# ASSIGNMENT
Copy the following data exactly and drop the pictures.

# DATASET CONTENT

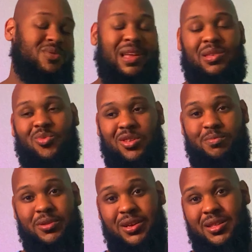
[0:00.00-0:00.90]
that was the
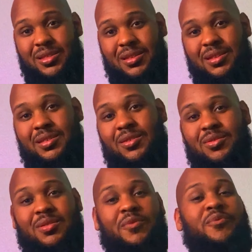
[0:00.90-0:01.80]
plus.
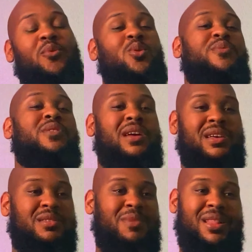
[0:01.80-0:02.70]
So the fourth day
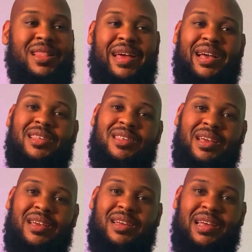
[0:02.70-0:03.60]
is my last
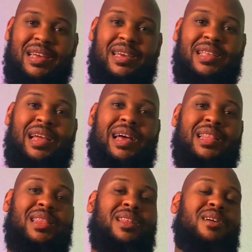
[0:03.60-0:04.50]
day, and I
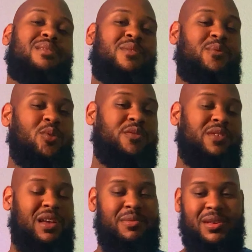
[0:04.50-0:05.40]
love the fourth
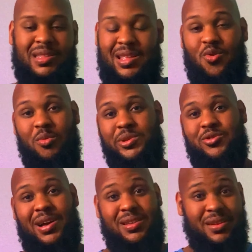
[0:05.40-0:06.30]
day because I normally
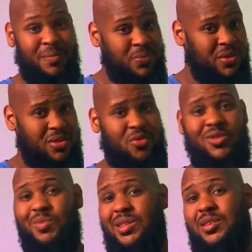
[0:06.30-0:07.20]
try to
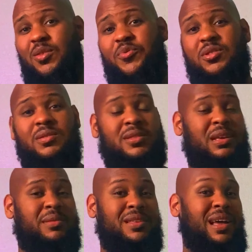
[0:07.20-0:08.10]
treat myself to
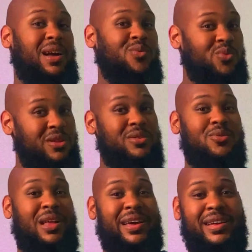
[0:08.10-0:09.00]
something that I really do
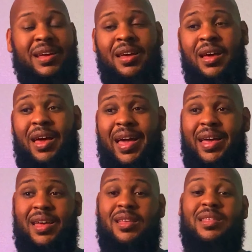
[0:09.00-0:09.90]
like,
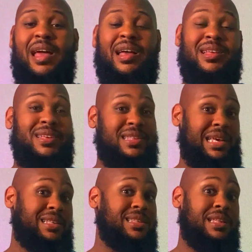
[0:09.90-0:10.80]
and that is
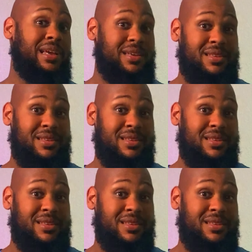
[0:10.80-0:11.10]
a steak.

# RESPONSE TO THIS TASK
[0:00.00-0:00.90]
that was the
[0:00.90-0:01.80]
plus.
[0:01.80-0:02.70]
So the fourth day
[0:02.70-0:03.60]
is my last
[0:03.60-0:04.50]
day, and I
[0:04.50-0:05.40]
love the fourth
[0:05.40-0:06.30]
day because I normally
[0:06.30-0:07.20]
try to
[0:07.20-0:08.10]
treat myself to
[0:08.10-0:09.00]
something that I really do
[0:09.00-0:09.90]
like,
[0:09.90-0:10.80]
and that is
[0:10.80-0:11.10]
a steak.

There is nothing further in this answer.